## WHAT TO DO
Could you restate the entries word for word, without the images?

## DATA RECORDS

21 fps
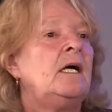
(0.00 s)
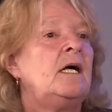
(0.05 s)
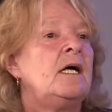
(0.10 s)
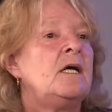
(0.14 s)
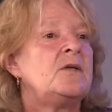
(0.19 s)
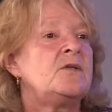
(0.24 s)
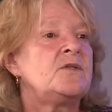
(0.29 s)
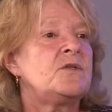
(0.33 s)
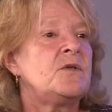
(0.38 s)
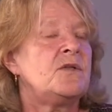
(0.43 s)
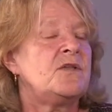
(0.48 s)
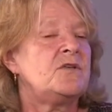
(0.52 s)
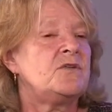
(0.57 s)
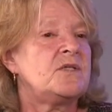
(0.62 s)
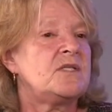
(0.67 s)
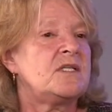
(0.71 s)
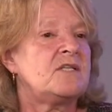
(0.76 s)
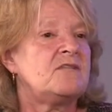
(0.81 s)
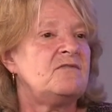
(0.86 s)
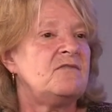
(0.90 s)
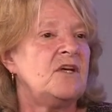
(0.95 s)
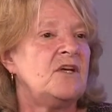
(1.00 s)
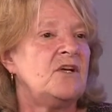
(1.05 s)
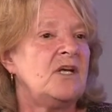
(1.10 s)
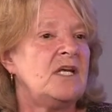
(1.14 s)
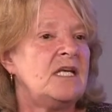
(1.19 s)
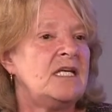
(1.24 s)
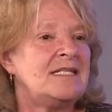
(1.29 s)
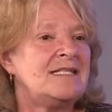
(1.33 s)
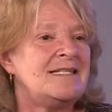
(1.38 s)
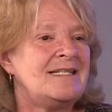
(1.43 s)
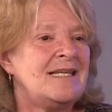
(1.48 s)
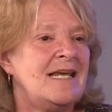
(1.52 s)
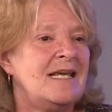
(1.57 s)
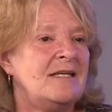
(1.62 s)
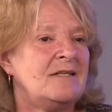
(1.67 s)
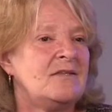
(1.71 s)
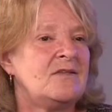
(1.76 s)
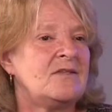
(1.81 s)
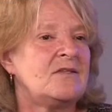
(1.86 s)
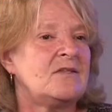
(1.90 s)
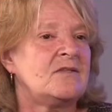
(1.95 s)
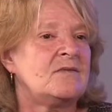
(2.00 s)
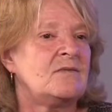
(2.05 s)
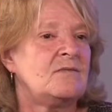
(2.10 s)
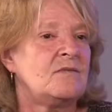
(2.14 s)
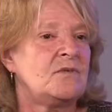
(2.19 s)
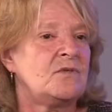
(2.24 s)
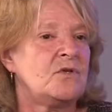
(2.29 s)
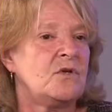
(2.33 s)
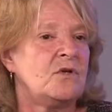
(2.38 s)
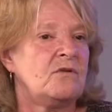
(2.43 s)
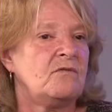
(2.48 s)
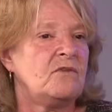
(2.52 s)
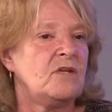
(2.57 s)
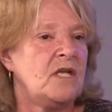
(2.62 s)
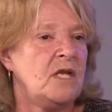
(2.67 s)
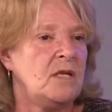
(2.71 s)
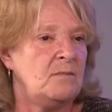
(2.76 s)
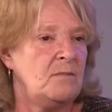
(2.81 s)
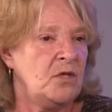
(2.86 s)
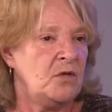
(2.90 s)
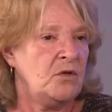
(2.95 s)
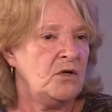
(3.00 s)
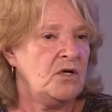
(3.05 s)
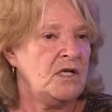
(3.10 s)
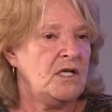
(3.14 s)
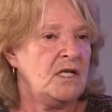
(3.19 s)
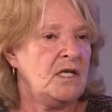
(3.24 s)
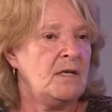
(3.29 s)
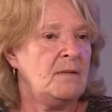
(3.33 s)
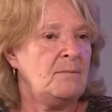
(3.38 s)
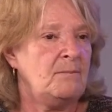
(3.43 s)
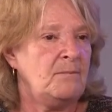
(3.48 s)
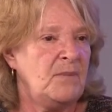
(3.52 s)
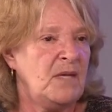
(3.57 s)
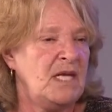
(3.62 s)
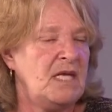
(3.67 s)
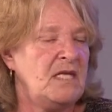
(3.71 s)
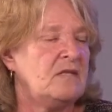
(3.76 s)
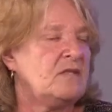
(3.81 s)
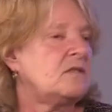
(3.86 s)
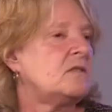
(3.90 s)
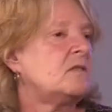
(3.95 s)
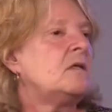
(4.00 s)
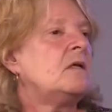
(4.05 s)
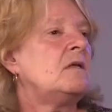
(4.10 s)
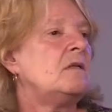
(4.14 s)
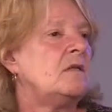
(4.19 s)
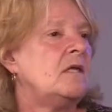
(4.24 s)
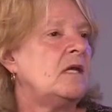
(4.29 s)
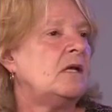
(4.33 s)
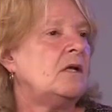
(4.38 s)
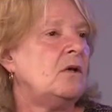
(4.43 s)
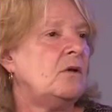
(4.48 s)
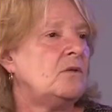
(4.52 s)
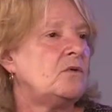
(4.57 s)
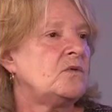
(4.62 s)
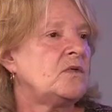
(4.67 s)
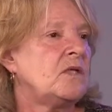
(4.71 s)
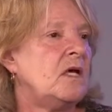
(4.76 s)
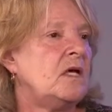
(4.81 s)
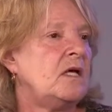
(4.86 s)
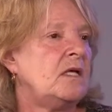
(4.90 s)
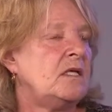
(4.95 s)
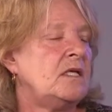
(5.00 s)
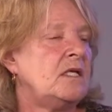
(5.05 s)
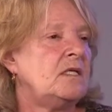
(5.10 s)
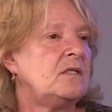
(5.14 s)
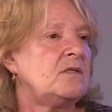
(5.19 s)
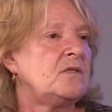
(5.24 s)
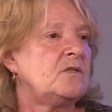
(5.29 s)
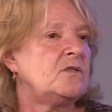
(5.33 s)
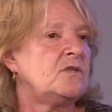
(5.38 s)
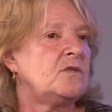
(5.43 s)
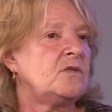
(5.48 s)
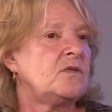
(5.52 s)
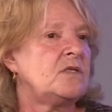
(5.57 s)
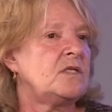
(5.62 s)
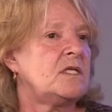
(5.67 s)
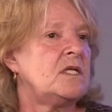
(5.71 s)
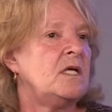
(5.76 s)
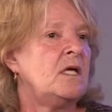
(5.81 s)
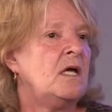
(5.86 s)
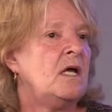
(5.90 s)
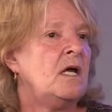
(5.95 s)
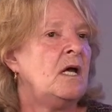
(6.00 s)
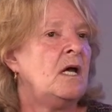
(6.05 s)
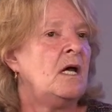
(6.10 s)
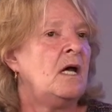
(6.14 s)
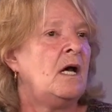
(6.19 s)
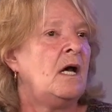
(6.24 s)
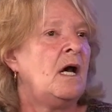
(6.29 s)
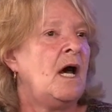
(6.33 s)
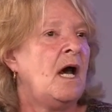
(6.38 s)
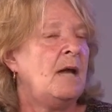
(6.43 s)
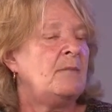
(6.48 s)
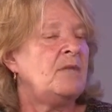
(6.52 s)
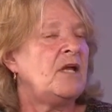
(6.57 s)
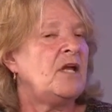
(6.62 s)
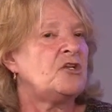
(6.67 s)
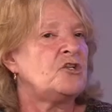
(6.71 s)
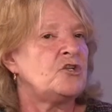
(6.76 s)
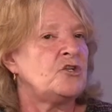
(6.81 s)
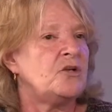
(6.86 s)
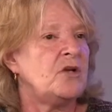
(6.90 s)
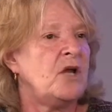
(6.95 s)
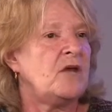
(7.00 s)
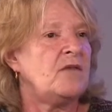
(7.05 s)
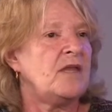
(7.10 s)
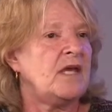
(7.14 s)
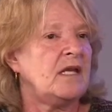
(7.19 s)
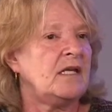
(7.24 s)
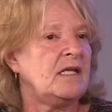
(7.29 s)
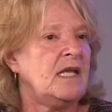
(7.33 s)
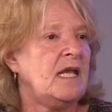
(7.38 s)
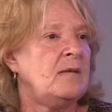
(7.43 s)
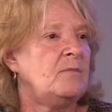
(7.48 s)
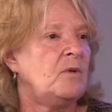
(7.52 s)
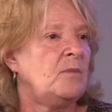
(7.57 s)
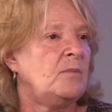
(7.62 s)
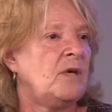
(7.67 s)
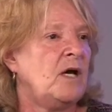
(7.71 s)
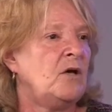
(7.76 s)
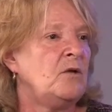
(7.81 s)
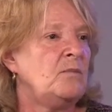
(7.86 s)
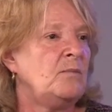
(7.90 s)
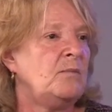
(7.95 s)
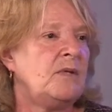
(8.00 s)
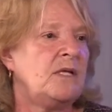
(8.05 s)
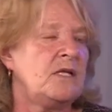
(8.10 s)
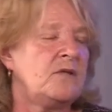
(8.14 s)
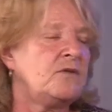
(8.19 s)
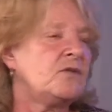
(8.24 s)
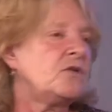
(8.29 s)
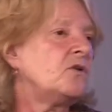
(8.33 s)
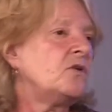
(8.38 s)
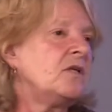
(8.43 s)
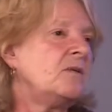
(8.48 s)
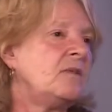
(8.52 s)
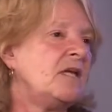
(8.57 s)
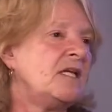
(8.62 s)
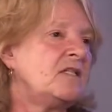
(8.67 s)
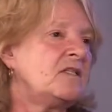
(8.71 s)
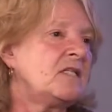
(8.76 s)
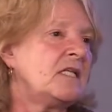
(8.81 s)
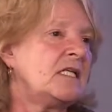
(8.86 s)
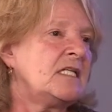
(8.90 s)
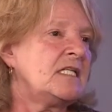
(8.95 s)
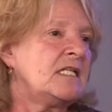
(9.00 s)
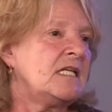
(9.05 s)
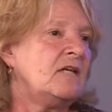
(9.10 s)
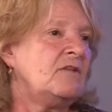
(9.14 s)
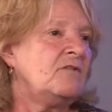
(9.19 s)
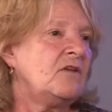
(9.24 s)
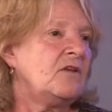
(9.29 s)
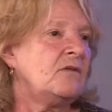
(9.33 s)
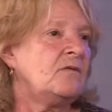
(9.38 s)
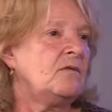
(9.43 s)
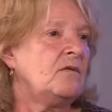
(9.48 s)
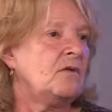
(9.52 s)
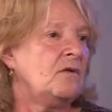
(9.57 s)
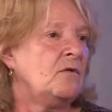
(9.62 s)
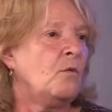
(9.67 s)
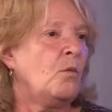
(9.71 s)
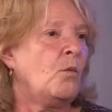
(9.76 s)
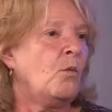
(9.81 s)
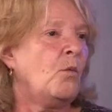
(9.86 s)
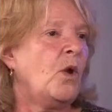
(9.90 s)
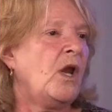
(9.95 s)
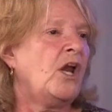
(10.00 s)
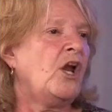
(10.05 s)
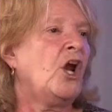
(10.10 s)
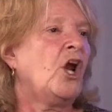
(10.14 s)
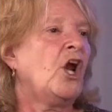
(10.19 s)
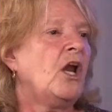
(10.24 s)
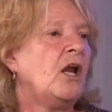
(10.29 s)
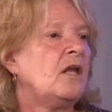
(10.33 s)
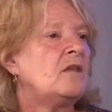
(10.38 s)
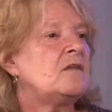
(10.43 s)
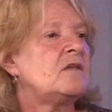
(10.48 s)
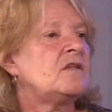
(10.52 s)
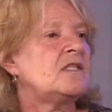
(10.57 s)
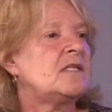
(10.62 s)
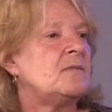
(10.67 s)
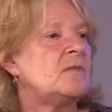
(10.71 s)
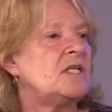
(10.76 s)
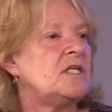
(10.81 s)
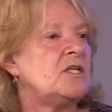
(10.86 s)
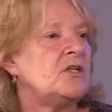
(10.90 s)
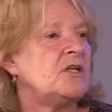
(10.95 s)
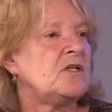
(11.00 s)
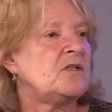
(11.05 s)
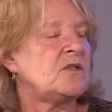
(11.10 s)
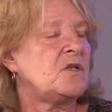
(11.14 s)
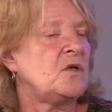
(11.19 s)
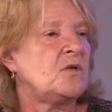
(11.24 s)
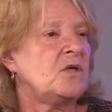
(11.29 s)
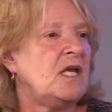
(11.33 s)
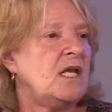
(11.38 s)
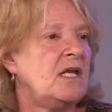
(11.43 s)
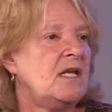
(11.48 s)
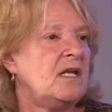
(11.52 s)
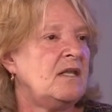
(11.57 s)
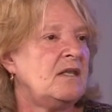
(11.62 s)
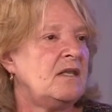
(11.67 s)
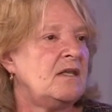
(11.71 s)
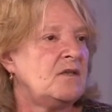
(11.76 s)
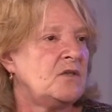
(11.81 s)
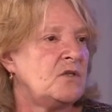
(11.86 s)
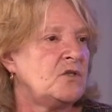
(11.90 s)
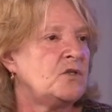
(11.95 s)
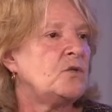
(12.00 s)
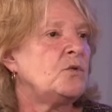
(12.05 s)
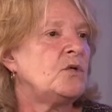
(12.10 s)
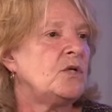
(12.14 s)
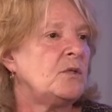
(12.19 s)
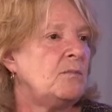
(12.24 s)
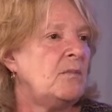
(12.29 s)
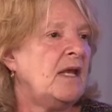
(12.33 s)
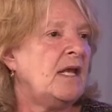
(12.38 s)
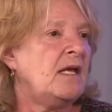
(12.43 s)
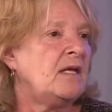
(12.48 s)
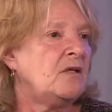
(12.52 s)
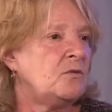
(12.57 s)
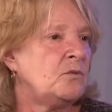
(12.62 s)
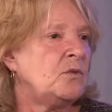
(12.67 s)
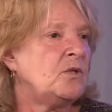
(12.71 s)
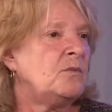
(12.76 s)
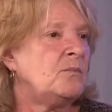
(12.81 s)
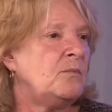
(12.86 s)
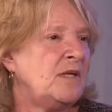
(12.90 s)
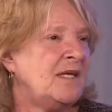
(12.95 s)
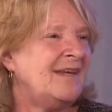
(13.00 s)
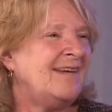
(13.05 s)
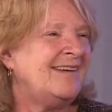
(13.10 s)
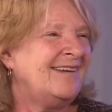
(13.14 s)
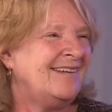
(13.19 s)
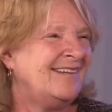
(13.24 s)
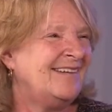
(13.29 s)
So there's this very intense sort of community piece that goes on. It's just, I'm not sure how that came about, but it certainly makes sense given where the cemetery is located, that the Seward Band would be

## ANSWER TO THIS PROBLEM
21 fps
(0.00 s)
(0.05 s)
(0.10 s)
(0.14 s)
(0.19 s)
(0.24 s)
(0.29 s)
(0.33 s)
(0.38 s)
(0.43 s)
(0.48 s)
(0.52 s)
(0.57 s)
(0.62 s)
(0.67 s)
(0.71 s)
(0.76 s)
(0.81 s)
(0.86 s)
(0.90 s)
(0.95 s)
(1.00 s)
(1.05 s)
(1.10 s)
(1.14 s)
(1.19 s)
(1.24 s)
(1.29 s)
(1.33 s)
(1.38 s)
(1.43 s)
(1.48 s)
(1.52 s)
(1.57 s)
(1.62 s)
(1.67 s)
(1.71 s)
(1.76 s)
(1.81 s)
(1.86 s)
(1.90 s)
(1.95 s)
(2.00 s)
(2.05 s)
(2.10 s)
(2.14 s)
(2.19 s)
(2.24 s)
(2.29 s)
(2.33 s)
(2.38 s)
(2.43 s)
(2.48 s)
(2.52 s)
(2.57 s)
(2.62 s)
(2.67 s)
(2.71 s)
(2.76 s)
(2.81 s)
(2.86 s)
(2.90 s)
(2.95 s)
(3.00 s)
(3.05 s)
(3.10 s)
(3.14 s)
(3.19 s)
(3.24 s)
(3.29 s)
(3.33 s)
(3.38 s)
(3.43 s)
(3.48 s)
(3.52 s)
(3.57 s)
(3.62 s)
(3.67 s)
(3.71 s)
(3.76 s)
(3.81 s)
(3.86 s)
(3.90 s)
(3.95 s)
(4.00 s)
(4.05 s)
(4.10 s)
(4.14 s)
(4.19 s)
(4.24 s)
(4.29 s)
(4.33 s)
(4.38 s)
(4.43 s)
(4.48 s)
(4.52 s)
(4.57 s)
(4.62 s)
(4.67 s)
(4.71 s)
(4.76 s)
(4.81 s)
(4.86 s)
(4.90 s)
(4.95 s)
(5.00 s)
(5.05 s)
(5.10 s)
(5.14 s)
(5.19 s)
(5.24 s)
(5.29 s)
(5.33 s)
(5.38 s)
(5.43 s)
(5.48 s)
(5.52 s)
(5.57 s)
(5.62 s)
(5.67 s)
(5.71 s)
(5.76 s)
(5.81 s)
(5.86 s)
(5.90 s)
(5.95 s)
(6.00 s)
(6.05 s)
(6.10 s)
(6.14 s)
(6.19 s)
(6.24 s)
(6.29 s)
(6.33 s)
(6.38 s)
(6.43 s)
(6.48 s)
(6.52 s)
(6.57 s)
(6.62 s)
(6.67 s)
(6.71 s)
(6.76 s)
(6.81 s)
(6.86 s)
(6.90 s)
(6.95 s)
(7.00 s)
(7.05 s)
(7.10 s)
(7.14 s)
(7.19 s)
(7.24 s)
(7.29 s)
(7.33 s)
(7.38 s)
(7.43 s)
(7.48 s)
(7.52 s)
(7.57 s)
(7.62 s)
(7.67 s)
(7.71 s)
(7.76 s)
(7.81 s)
(7.86 s)
(7.90 s)
(7.95 s)
(8.00 s)
(8.05 s)
(8.10 s)
(8.14 s)
(8.19 s)
(8.24 s)
(8.29 s)
(8.33 s)
(8.38 s)
(8.43 s)
(8.48 s)
(8.52 s)
(8.57 s)
(8.62 s)
(8.67 s)
(8.71 s)
(8.76 s)
(8.81 s)
(8.86 s)
(8.90 s)
(8.95 s)
(9.00 s)
(9.05 s)
(9.10 s)
(9.14 s)
(9.19 s)
(9.24 s)
(9.29 s)
(9.33 s)
(9.38 s)
(9.43 s)
(9.48 s)
(9.52 s)
(9.57 s)
(9.62 s)
(9.67 s)
(9.71 s)
(9.76 s)
(9.81 s)
(9.86 s)
(9.90 s)
(9.95 s)
(10.00 s)
(10.05 s)
(10.10 s)
(10.14 s)
(10.19 s)
(10.24 s)
(10.29 s)
(10.33 s)
(10.38 s)
(10.43 s)
(10.48 s)
(10.52 s)
(10.57 s)
(10.62 s)
(10.67 s)
(10.71 s)
(10.76 s)
(10.81 s)
(10.86 s)
(10.90 s)
(10.95 s)
(11.00 s)
(11.05 s)
(11.10 s)
(11.14 s)
(11.19 s)
(11.24 s)
(11.29 s)
(11.33 s)
(11.38 s)
(11.43 s)
(11.48 s)
(11.52 s)
(11.57 s)
(11.62 s)
(11.67 s)
(11.71 s)
(11.76 s)
(11.81 s)
(11.86 s)
(11.90 s)
(11.95 s)
(12.00 s)
(12.05 s)
(12.10 s)
(12.14 s)
(12.19 s)
(12.24 s)
(12.29 s)
(12.33 s)
(12.38 s)
(12.43 s)
(12.48 s)
(12.52 s)
(12.57 s)
(12.62 s)
(12.67 s)
(12.71 s)
(12.76 s)
(12.81 s)
(12.86 s)
(12.90 s)
(12.95 s)
(13.00 s)
(13.05 s)
(13.10 s)
(13.14 s)
(13.19 s)
(13.24 s)
(13.29 s)
So there's this very intense sort of community piece that goes on. It's just, I'm not sure how that came about, but it certainly makes sense given where the cemetery is located, that the Seward Band would be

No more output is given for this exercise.